■ INPUT FOR THIS TASK:
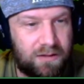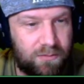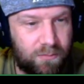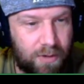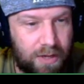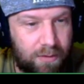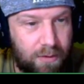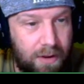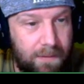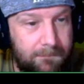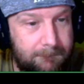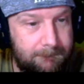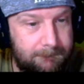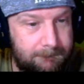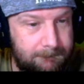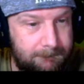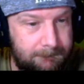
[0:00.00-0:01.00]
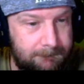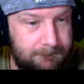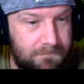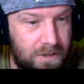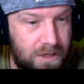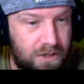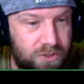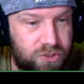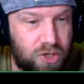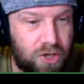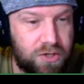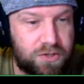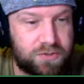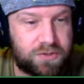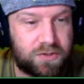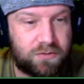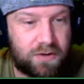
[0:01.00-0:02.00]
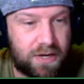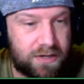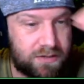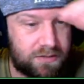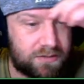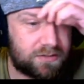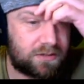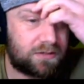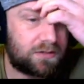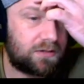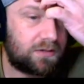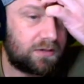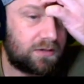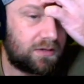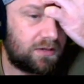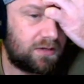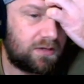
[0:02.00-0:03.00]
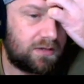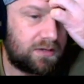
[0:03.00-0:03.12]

Wait, what? Chargers and Raiders. Char- now, that's going to be a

■ YOUR OBJECTIVE: Reprint the listing above exactly, without images.

■ SOLUTION TO THIS EXERCISE:
[0:00.00-0:01.00]
[0:01.00-0:02.00]
[0:02.00-0:03.00]
[0:03.00-0:03.12]

Wait, what? Chargers and Raiders. Char- now, that's going to be a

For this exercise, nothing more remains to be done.